What is needed: Apart from the pictures, please restate every entry below exactly.

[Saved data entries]
____
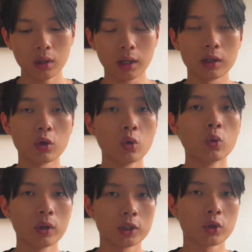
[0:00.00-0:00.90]
and who
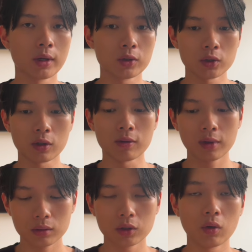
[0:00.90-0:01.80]
we're trying to serve.
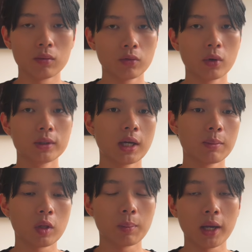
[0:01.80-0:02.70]
So for
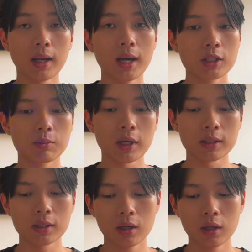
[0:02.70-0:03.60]
example, the paid ad space,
____
Output of the task:
[0:00.00-0:00.90]
and who
[0:00.90-0:01.80]
we're trying to serve.
[0:01.80-0:02.70]
So for
[0:02.70-0:03.60]
example, the paid ad space,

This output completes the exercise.